Put Spread: My gut reaction to high implieds is to sell option premium. But MNKD is way too volatile to make that feasible, without ending up owning the shares. Another strategy for MNKD options traders is to buy puts or a put spread. Keep in mind that high implieds are going to eat into your profits considerably, however.

The best short-term play out there appears to be the Feb $3/$3.50 bear put spread. At last check, this spread was offered at 23 cents, or $23-per-pair of contracts. Breakeven lies at $3.27, while a maximum profit of 27 cents, or $27-per-pair of contracts — a return of only about 18% — is possible if MannKind stock closes at or below $3 when February options expire.

Alternately, if you are expecting a larger move, you could just buy the Feb $3.50 put and not sell the Feb $3 put.
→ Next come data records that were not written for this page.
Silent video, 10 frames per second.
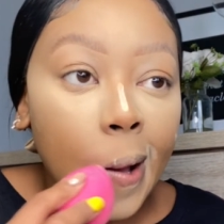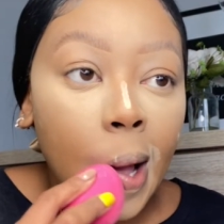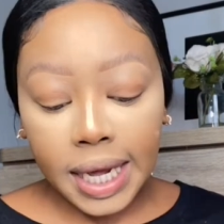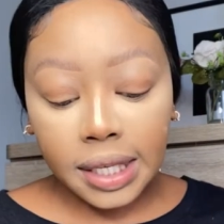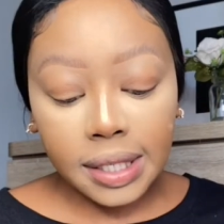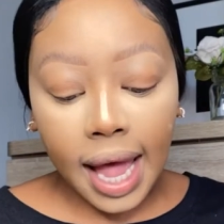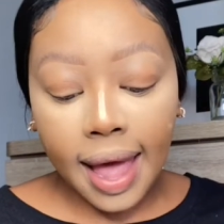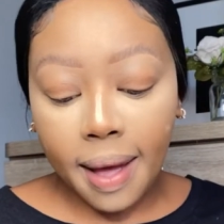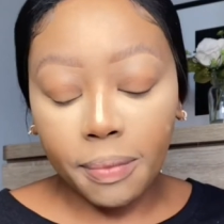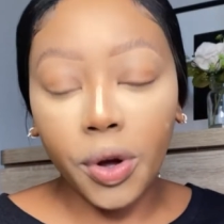Next, I
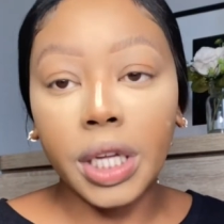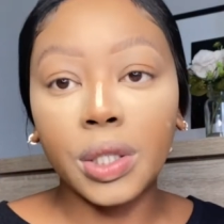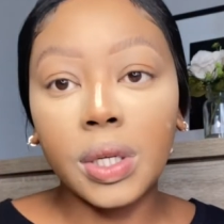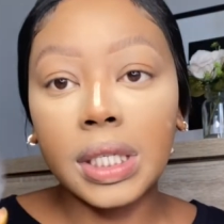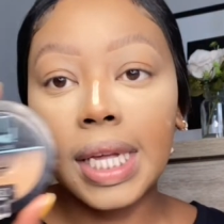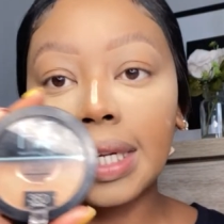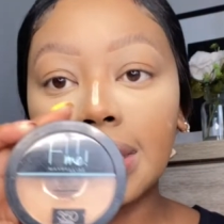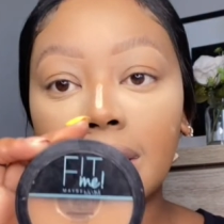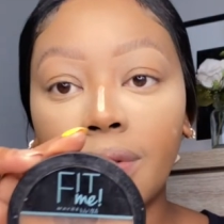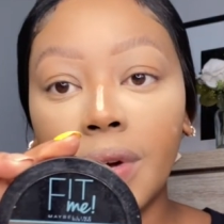am going to
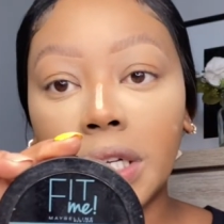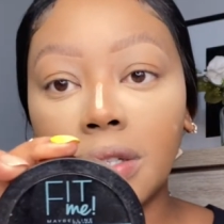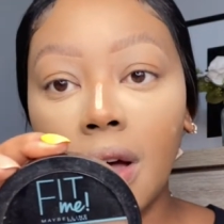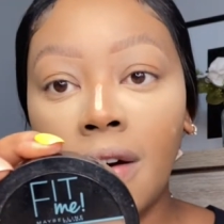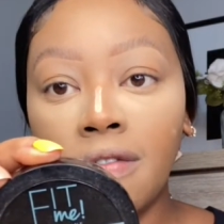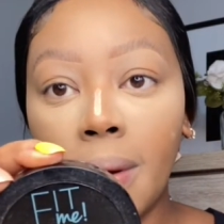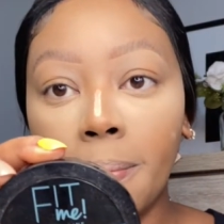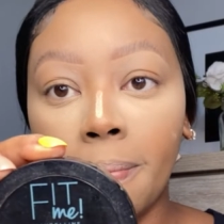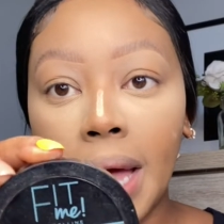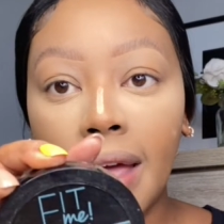set the rest of
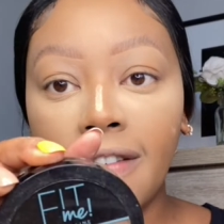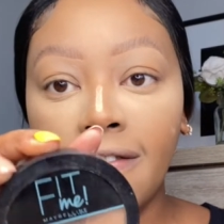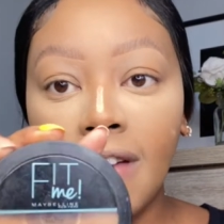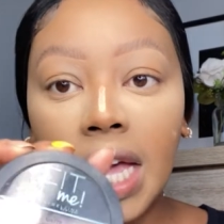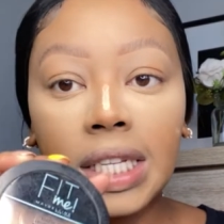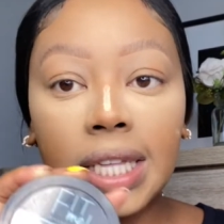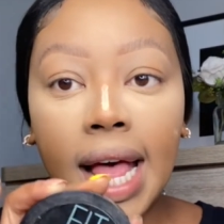my face.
The return potential is much greater, but the breakeven point is also considerably lower.

Call Sell: If you are feeling particularly brave, or certain that MannKind stock is going to fall in the wake of yesterday’s rally, you could always risk selling premium. For instance, selling the Feb $5 call would result in a credit of 36 cents, or $36-per-contract.

The $5 level is the upper range of February implieds, and technical resistance is stiff in the area. As such, barring another rally like yesterday’s, you shouldn’t end up owning the shares. However, MNKD’s history of volatility makes such a bet without the expectation of owning the shares very risky.

As of this writing, Joseph Hargett did not hold a position in any of the aforementioned securities.